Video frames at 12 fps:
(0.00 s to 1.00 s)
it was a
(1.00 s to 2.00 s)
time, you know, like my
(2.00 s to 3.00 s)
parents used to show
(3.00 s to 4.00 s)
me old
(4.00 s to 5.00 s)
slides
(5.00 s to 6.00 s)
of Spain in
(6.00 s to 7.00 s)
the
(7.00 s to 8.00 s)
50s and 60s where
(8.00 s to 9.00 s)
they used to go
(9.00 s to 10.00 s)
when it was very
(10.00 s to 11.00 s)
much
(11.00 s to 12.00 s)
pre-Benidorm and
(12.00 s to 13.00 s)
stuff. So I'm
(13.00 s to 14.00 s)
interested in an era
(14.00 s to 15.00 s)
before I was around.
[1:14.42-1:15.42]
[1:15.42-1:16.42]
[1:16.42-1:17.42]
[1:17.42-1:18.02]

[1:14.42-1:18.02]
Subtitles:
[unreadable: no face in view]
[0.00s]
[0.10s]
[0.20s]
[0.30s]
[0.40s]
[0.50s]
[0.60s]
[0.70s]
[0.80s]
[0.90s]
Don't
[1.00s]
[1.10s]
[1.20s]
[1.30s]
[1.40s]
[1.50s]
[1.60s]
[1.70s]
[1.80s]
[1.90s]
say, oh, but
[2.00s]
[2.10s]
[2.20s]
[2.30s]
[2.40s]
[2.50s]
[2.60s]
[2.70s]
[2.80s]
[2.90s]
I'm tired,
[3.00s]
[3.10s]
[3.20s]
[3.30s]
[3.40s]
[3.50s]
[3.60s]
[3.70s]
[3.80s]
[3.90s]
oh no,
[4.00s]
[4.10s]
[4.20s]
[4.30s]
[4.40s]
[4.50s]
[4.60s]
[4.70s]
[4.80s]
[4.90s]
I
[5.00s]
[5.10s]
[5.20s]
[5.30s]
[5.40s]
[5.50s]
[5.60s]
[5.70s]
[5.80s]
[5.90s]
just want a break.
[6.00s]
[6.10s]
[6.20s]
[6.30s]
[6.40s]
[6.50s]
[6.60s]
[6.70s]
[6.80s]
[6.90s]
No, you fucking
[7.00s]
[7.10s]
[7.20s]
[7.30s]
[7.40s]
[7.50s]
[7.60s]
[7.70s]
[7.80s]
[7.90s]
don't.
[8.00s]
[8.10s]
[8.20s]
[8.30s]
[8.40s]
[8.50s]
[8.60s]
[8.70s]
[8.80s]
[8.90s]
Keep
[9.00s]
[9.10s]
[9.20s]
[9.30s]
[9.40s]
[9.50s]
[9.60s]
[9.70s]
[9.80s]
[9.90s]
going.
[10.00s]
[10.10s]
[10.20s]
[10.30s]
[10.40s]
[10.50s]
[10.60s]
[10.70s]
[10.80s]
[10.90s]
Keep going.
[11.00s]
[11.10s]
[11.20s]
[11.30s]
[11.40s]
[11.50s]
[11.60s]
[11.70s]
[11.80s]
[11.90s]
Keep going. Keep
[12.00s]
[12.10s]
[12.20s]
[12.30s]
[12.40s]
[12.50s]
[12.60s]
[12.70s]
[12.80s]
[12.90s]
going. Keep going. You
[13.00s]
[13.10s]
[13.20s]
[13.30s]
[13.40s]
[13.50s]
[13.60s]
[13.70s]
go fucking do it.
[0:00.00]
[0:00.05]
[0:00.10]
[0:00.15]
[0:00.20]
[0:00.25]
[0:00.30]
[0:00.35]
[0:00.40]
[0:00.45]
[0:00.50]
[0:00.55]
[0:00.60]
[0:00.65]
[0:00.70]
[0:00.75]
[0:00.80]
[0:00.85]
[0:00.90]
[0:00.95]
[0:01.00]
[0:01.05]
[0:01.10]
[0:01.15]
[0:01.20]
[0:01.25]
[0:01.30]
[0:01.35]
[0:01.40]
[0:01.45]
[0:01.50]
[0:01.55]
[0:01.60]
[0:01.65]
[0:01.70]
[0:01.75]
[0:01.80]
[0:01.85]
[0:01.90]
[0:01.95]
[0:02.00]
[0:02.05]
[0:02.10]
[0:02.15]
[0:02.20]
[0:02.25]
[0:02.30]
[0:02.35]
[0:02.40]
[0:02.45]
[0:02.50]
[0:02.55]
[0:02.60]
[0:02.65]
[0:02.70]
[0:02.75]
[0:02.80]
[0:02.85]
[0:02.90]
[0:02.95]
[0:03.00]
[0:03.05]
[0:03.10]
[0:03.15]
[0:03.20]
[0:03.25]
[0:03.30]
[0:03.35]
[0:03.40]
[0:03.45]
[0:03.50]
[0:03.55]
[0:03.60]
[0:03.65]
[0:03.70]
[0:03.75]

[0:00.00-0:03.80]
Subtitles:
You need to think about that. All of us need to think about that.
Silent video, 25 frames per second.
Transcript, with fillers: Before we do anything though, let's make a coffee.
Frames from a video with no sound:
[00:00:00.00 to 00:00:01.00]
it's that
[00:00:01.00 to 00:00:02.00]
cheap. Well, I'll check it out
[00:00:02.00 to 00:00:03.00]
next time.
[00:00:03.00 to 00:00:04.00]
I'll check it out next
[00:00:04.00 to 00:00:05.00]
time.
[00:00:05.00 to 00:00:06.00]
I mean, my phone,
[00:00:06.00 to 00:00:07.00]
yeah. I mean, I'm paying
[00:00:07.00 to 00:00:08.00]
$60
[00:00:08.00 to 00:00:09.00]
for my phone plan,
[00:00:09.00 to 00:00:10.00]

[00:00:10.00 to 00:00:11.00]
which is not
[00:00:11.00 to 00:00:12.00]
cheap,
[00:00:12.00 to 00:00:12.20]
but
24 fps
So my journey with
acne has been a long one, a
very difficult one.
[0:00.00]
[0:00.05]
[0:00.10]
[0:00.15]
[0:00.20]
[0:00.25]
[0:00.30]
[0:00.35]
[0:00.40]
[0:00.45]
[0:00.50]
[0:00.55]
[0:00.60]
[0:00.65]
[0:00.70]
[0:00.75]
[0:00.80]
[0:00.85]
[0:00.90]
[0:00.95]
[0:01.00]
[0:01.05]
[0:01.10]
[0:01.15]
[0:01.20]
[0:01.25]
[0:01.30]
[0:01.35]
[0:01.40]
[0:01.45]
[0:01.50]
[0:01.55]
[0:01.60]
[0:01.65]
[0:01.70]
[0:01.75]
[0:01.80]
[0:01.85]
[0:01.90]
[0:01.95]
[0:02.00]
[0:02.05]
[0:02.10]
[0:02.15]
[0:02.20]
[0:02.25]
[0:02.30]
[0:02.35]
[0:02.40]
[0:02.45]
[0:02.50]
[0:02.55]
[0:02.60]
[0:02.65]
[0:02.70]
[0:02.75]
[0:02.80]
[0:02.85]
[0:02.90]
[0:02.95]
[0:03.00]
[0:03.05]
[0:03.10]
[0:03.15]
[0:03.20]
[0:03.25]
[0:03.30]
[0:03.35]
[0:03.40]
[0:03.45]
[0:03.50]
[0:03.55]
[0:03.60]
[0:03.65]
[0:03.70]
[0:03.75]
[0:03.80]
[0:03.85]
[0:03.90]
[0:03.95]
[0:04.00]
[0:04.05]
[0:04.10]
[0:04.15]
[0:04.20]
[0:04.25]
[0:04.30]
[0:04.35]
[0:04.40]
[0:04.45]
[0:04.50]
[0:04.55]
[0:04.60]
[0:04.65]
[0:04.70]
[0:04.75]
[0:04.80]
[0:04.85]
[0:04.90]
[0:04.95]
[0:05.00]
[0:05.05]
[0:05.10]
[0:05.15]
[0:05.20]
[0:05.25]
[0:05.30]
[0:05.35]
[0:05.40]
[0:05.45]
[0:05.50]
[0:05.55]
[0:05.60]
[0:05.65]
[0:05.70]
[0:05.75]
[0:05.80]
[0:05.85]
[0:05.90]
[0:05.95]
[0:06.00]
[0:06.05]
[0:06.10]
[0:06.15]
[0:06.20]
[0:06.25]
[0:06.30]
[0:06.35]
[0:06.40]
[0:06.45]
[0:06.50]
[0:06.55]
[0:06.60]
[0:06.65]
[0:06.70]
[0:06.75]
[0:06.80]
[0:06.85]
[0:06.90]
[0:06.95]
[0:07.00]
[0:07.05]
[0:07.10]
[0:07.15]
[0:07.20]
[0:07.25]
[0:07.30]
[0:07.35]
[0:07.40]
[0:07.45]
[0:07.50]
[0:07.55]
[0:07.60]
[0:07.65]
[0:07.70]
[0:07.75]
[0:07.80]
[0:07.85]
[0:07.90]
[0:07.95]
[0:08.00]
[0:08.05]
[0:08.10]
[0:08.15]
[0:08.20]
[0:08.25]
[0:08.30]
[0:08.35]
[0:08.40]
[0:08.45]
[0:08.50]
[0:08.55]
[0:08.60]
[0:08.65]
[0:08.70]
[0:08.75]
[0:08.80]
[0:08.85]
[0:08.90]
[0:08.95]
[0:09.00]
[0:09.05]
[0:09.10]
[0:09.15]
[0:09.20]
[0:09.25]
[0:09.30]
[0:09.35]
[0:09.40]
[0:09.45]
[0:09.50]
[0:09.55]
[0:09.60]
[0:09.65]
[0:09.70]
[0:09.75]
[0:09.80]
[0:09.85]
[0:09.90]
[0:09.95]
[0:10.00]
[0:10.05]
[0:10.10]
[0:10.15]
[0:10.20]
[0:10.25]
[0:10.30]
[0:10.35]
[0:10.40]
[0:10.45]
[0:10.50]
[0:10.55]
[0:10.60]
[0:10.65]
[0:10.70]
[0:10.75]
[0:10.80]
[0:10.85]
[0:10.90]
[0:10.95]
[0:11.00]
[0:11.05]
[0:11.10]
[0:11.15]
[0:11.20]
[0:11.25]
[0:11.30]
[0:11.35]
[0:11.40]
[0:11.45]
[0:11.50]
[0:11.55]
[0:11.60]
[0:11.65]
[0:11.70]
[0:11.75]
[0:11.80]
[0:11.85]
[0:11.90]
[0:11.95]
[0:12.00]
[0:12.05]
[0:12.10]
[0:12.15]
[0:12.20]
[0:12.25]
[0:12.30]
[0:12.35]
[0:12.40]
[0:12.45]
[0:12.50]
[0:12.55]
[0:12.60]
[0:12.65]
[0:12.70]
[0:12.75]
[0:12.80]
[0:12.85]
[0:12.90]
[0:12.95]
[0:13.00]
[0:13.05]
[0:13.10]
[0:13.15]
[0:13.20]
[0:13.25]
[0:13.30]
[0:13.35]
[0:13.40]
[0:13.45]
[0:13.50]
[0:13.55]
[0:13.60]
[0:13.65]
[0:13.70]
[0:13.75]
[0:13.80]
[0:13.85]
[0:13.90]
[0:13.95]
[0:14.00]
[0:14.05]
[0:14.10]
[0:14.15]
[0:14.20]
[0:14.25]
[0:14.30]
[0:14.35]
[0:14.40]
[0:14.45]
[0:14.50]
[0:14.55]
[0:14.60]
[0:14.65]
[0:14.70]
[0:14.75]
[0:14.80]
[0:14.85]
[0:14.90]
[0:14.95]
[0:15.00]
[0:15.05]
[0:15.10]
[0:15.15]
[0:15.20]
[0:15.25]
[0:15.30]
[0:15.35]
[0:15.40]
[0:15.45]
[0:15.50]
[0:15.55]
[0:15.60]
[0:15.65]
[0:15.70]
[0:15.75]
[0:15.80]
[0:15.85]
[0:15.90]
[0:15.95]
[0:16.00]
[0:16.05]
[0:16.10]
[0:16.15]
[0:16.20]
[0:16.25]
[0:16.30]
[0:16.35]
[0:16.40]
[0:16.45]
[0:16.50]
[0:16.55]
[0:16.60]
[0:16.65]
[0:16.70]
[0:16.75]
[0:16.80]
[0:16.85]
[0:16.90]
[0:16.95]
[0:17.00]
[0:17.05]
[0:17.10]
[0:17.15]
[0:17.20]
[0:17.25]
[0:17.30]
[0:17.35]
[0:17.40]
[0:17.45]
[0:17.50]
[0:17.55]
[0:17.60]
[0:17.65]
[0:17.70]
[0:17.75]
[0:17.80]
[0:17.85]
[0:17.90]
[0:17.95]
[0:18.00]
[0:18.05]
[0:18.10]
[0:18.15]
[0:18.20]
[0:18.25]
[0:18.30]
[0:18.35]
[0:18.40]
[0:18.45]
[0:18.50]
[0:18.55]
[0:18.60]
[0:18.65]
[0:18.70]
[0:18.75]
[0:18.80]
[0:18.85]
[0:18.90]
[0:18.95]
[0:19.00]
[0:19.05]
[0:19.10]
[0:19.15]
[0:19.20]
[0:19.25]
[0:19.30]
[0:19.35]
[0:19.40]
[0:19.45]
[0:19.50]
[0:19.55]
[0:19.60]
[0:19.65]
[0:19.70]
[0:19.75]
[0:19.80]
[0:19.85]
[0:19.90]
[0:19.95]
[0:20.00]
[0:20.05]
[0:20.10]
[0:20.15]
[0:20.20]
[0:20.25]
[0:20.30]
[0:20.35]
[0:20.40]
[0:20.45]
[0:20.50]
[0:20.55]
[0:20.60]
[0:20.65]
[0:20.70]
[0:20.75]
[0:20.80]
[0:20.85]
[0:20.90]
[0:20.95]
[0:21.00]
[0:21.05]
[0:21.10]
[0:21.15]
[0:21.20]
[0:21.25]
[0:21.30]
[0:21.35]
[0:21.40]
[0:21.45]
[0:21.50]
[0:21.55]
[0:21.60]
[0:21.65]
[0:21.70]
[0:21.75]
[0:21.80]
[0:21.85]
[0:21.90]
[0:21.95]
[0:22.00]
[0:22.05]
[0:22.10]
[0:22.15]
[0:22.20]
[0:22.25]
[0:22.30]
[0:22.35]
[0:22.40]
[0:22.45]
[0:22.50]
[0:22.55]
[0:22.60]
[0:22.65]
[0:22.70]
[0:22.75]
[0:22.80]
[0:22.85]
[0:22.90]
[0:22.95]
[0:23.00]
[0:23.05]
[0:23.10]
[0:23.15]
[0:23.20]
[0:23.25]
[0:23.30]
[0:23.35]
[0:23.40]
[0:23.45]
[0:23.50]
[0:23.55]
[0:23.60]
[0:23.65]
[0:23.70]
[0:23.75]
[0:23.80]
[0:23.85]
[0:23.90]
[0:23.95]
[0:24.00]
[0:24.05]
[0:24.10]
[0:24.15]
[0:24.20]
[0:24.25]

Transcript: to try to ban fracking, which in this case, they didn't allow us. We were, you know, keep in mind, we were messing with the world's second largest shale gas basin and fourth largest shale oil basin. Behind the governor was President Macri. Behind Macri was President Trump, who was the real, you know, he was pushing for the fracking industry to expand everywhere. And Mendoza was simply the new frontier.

------------------------------------------------------------------------

(Problem statement)
Go through the records above and copy each line where "second" is found.

(Task solution)
Silent video, 25 frames per second.
Transcript: to try to ban fracking, which in this case, they didn't allow us. We were, you know, keep in mind, we were messing with the world's second largest shale gas basin and fourth largest shale oil basin. Behind the governor was President Macri. Behind Macri was President Trump, who was the real, you know, he was pushing for the fracking industry to expand everywhere. And Mendoza was simply the new frontier.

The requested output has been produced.